What is the Healthiest Type of Coffee?
If you are reading this, chances are that you are a coffee fanatic. Forget the kettle, you must always have the coffee machine on in your kitchen. Have you ever thought about what kind of coffee is the healthiest, though?
Is Decaf Coffee Worse Than Regular Coffee?
Decaf coffee is becoming increasingly popular with the UK's coffee drinkers, but many people are concerned that the methods used to extract the caffeine from the coffee itself could have adverse health effects.
Extracting caffeine from coffee begins with soaking the whole unroasted coffee bean in water, which allows much of the caffeine and flavour to dissolve out of the bean itself. After soaking in water, chemical solvents are then used to remove the dissolved caffeine from the water. These solvents can be methylene chloride or ethyl acetate. These solvents are added to the coffee and water mixture or to the soaked beans directly. At this point, the water and solvents are then evaporated to preserve some of the flavour left in the beans.
Many people worry that these chemical solvents are bad for your health; after all, they have complicated scientific names that can read as scary for some coffee drinkers. You should not worry about these, though. The levels of the solvents remained after the entire decaffeinating process is extremely low, much lower than the level actually deemed safe by stringent European regulations.
A more expensive method that is used to remove caffeine from coffee beans is called the Swiss Water Process. This process uses a specialised charcoal filter to remove caffeine from the beans. Some people prefer this method of decaffeinated because they think that it is safer than the solvent methods, however this process is not better or worse. It is just more expensive, thus making the resulting coffee more expensive.
Decaf coffee is not more or less healthy than regular coffee, so try not to worry about it and instead just enjoy your hot drinks!
Is Black Coffee the Healthiest?
Many health-conscious coffee drinkers opt for black coffee without additives for health reasons and for taste. Brewed black coffee is the healthiest option for coffee drinkers because it has not added fat or sugar. Once you begin adding milks, sugars, or syrups, your coffees of course become a bit unhealthier.
This is not to say that you cannot enjoy a hot coffee with a splash of milk and sprinkle of sugar, however. These coffee additives in moderation will not have adverse health effects. After all, milk supplies your body with calcium and sugar supplies your body with an energy source. If you enjoy a sugary or milky coffee, you should remain happy and healthy as long as you consume them in moderation.
When should you drink coffee?
A moderate amount of coffee every day can lead to numerous health benefits. Recent scientific studies have found that coffee drinkers are less likely to die from some of the leading causes of death in women including coronary heart disease, stroke, diabetes, and kidney disease.
But, what time of day is the best time to consume that vital cup of coffee? Neuroscientists actually suggest drinking your first cup of coffee in the early afternoon between noon and 14:00.

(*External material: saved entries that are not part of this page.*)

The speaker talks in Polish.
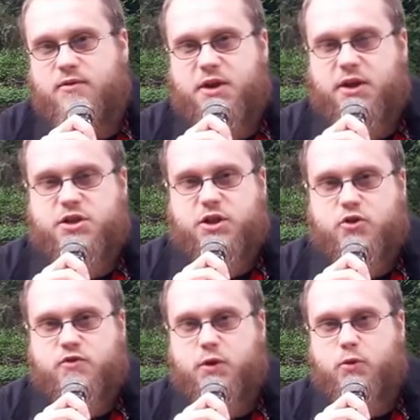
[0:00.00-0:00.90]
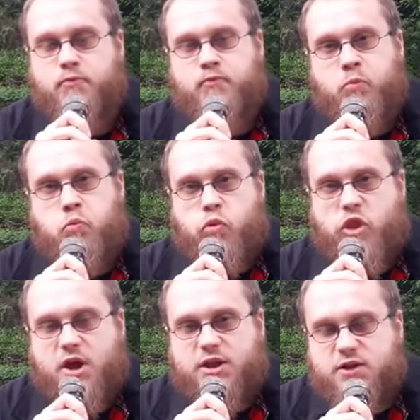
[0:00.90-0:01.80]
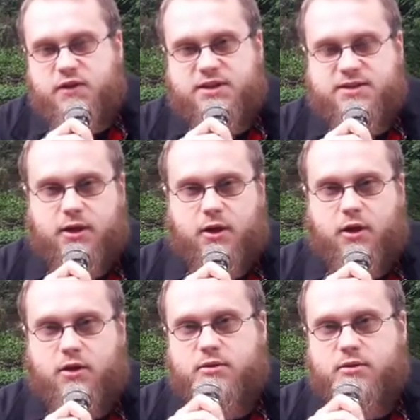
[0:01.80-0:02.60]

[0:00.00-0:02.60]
w trakcie tegoż wieku XIX,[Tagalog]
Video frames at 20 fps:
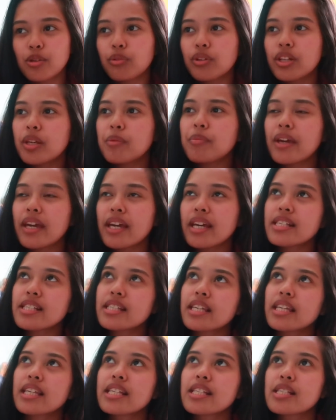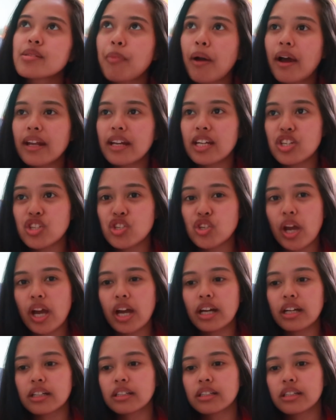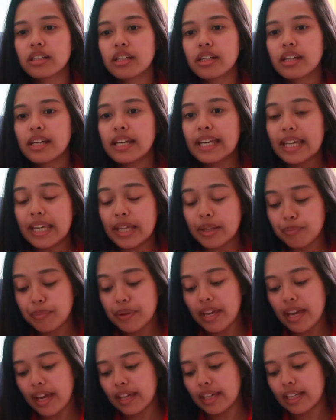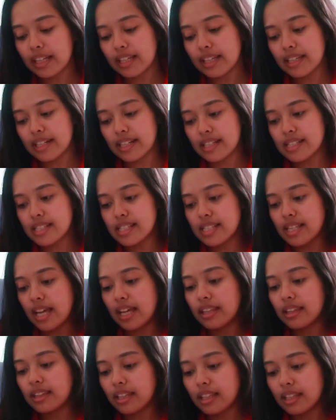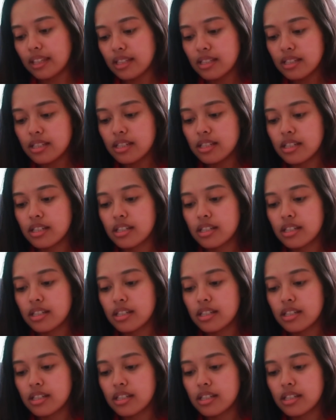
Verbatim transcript: Yung DBS is para siyang NBI clearance sa atin.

Upon waking up, the cortisol levels in your bodies actually peak. Cortisol is often known as the 'stress steroid' because it is often employed in your body when your body is in a stressful situation. Cortisol spikes enhance alertness, wakes you up, and also influences a lot of other biological processes. In this way, cortisol does a lot of the same things that caffeine does. Since cortisol spikes when you first wake up, you do not necessarily need caffeine from that early morning cup of coffee to make you alert and keep you awake.
Why French Press Coffee Is Bad for You
French press coffee has become more and more popular in recent years, however it turns out that it may not be the best way to brew coffee. Many people choose to consume coffee made with the French press method because it ensure a strong flavour and a tastier product. Not filtering your coffee, however, can lead to an increase in your LDL or your 'bad' cholesterol.
By not using a proper coffee filter, oily substances known as diterpenes slip through into the brewed coffee. While these chemicals do contribute to the deep, complex taste of French press coffee, they also contribute to raising your bad cholesterol.
According to some scientists, it takes five to eight cups of this unfiltered coffee a day to raise your bad cholesterol. So, if you drink less French press coffee than five to eight cups every day, you do not have to necessarily change your coffee brewing method. If you do drink an excessive amount of coffee, however, consider changing your brewing methods.